The contract will provide S.C. taxpayers with credit monitoring, change-of-address monitoring, payday-loan monitoring and Internet surveillance, including scanning black market or underground websites to detect fraudulent activity. The contract also will give identity-theft insurance to every taxpayer to cover identity-restoration costs, losses due to identity theft, lost wages and legal fees and expenses of up to $1 million. The insurance would not have a deductible.
This ... is a continuation to what we did last year, which is making sure the people of South Carolina continue to be protected, Gov. Nikki Haley said, adding the state also plans to hire a chief informational security officer.
After the breach, the state awarded a $12 million emergency contract to Experian, the Ireland-based information services company. That contract will expire in October. This contract, which will be awarded through the states procurement office, will be the states first competitively bid identity-theft contract.
In addition to the identity-theft insurance, state lawmakers included $200,000 in the state budget to reimburse anyone who can prove they have been a victim of identity theft related to the data breach -- a fund sponsored by state Sen. Vincent Sheheen, D-Kershaw. The State Treasurers Office is working on a procedure to determine the eligibility for the fund. So far, no one has filed a claim, according to Daniel Brennan, a spokesman for Treasurer Curtis Loftis.

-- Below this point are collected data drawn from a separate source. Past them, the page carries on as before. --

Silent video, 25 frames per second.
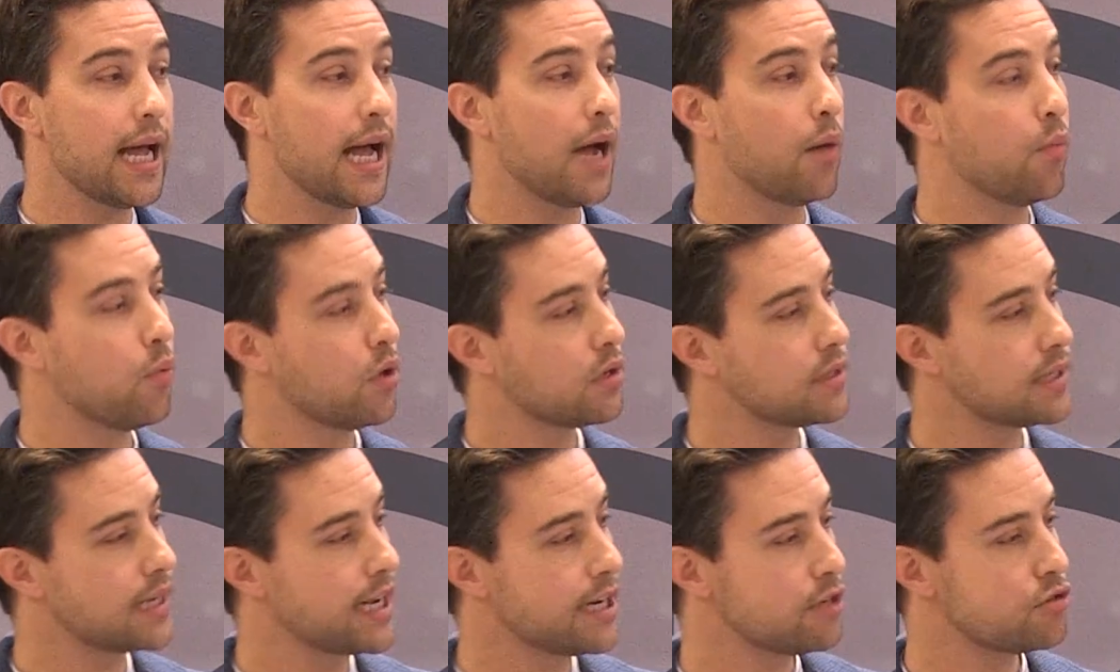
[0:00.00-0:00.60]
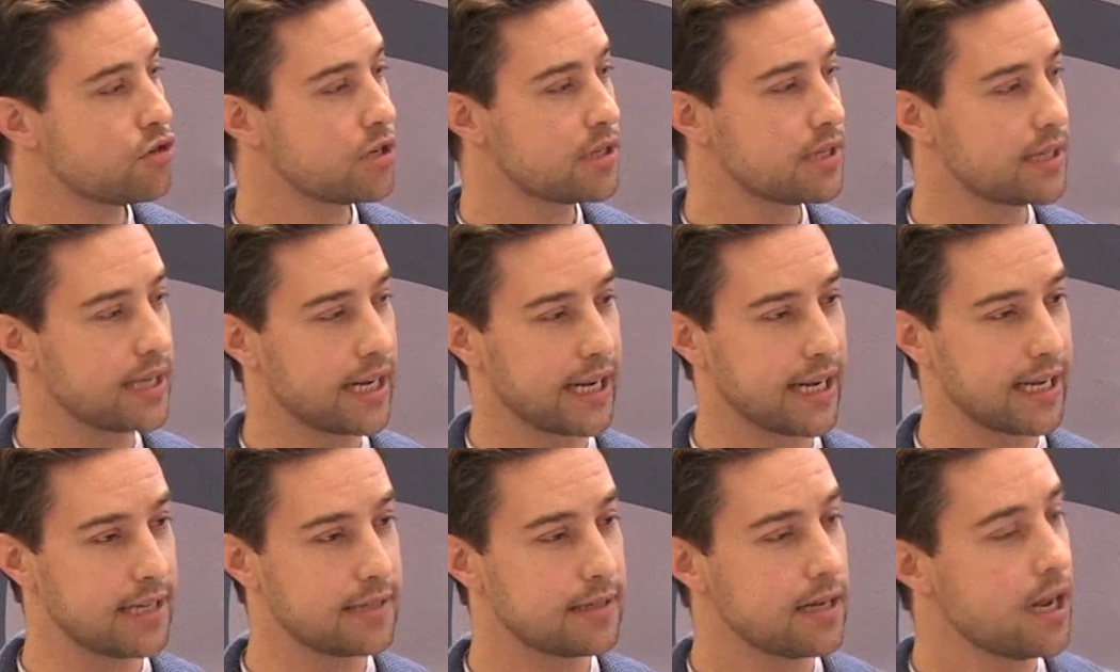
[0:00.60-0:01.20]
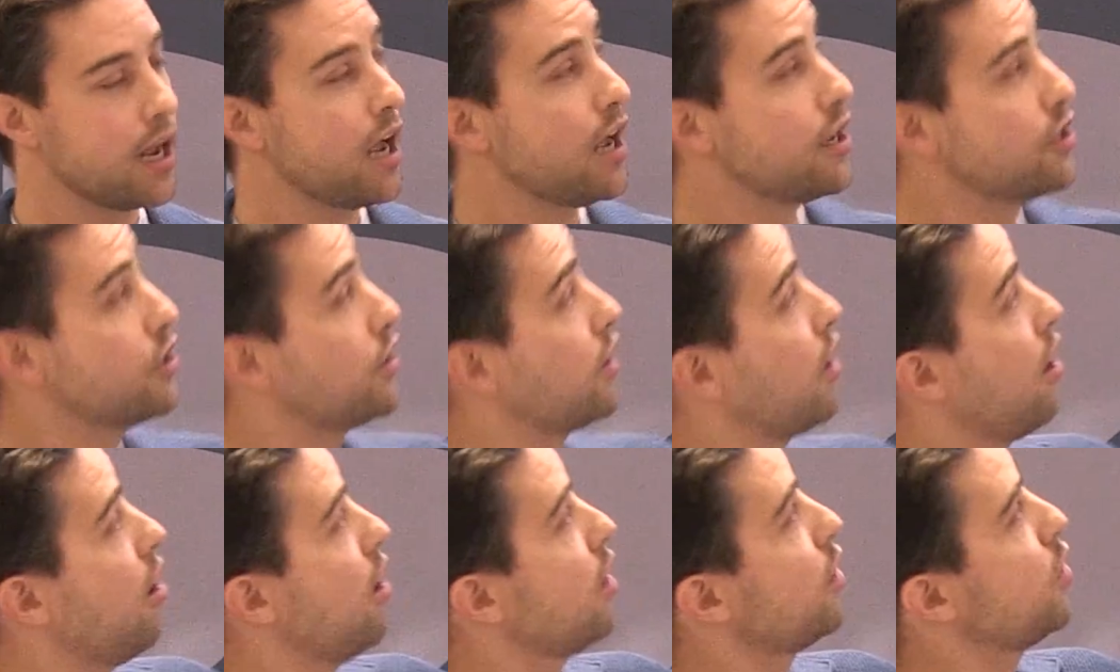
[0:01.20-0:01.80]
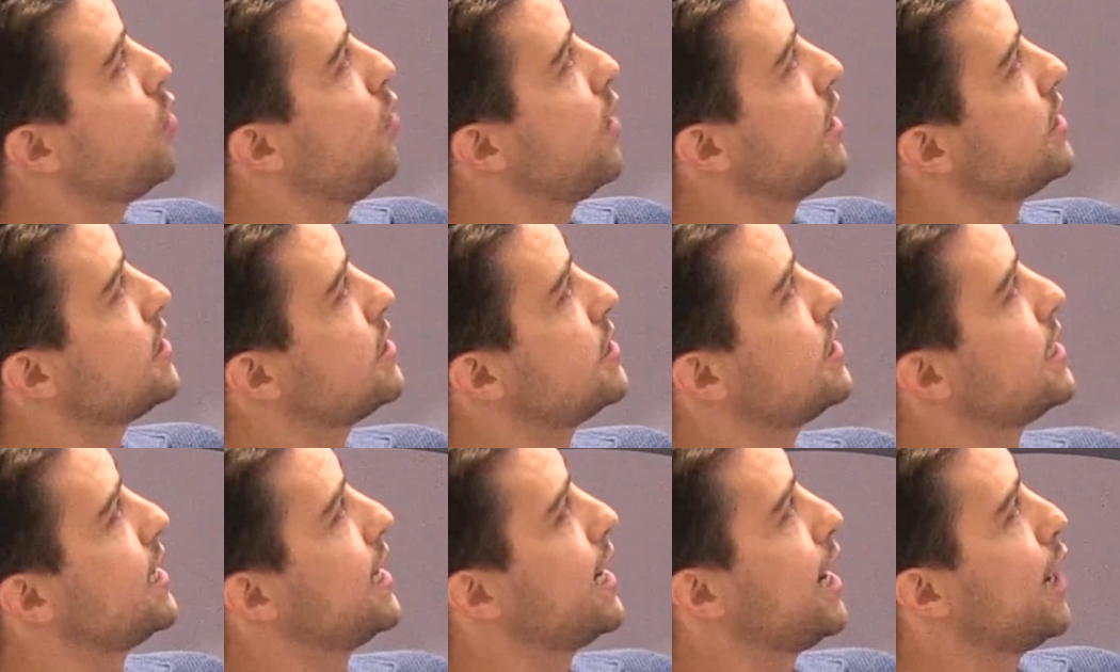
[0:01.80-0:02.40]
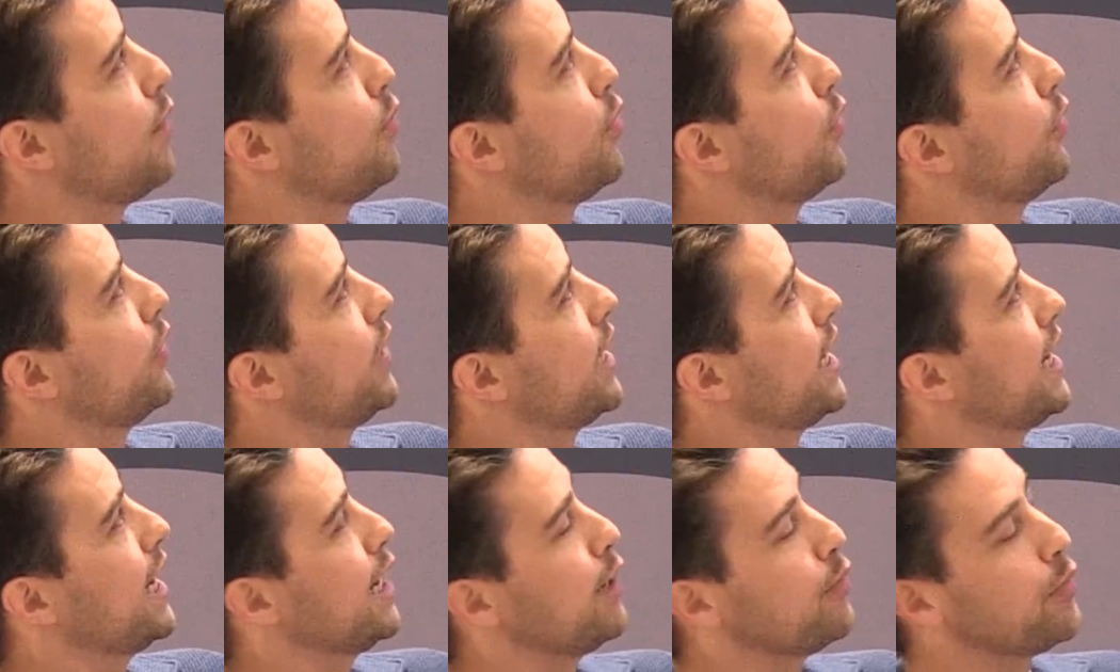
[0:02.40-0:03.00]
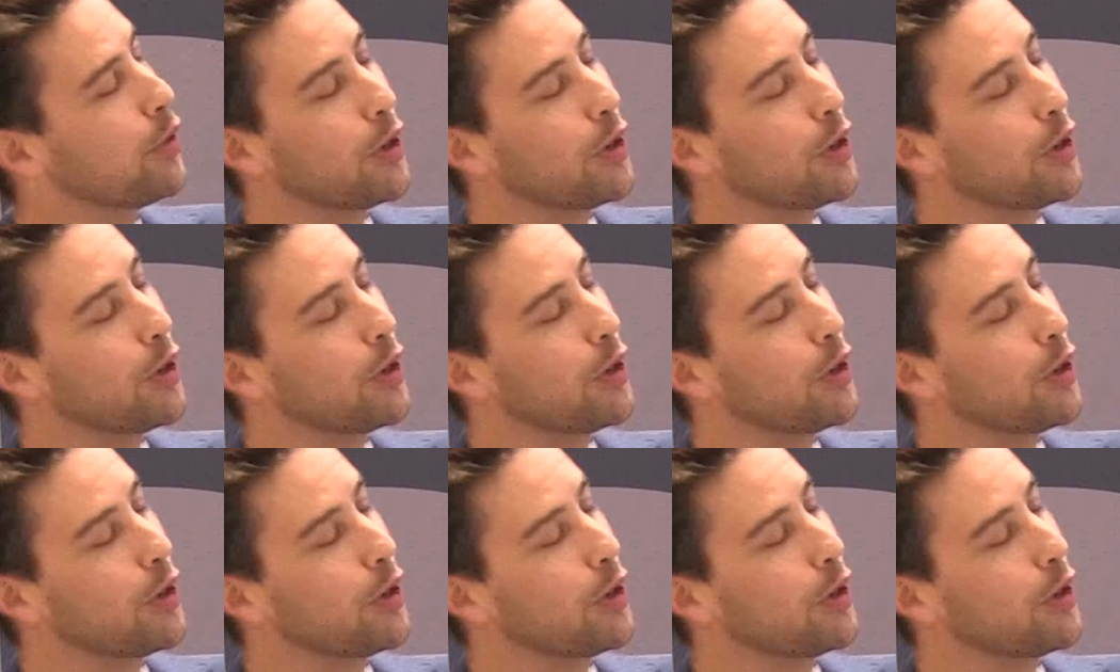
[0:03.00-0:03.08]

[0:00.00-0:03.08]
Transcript: And what's interesting is, you can't quite see it up on here,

The Hartsville attorney said she is looking into filing a claim, but it could be difficult to prove her identity was lost by the state. She has used her debit card online before but said she limits it to PayPal transactions a company that offers more secure online payment options and to pay her utility bill.
Its really hard to tell if they are a victim of the breach or not, said Juliana Harris, spokeswoman for the S.C. Department of Consumer Affairs, which is setting up an identity-theft unit to help people navigate their options if they become victims. Our information is out there in so many different ways, there is no telling how it was compromised.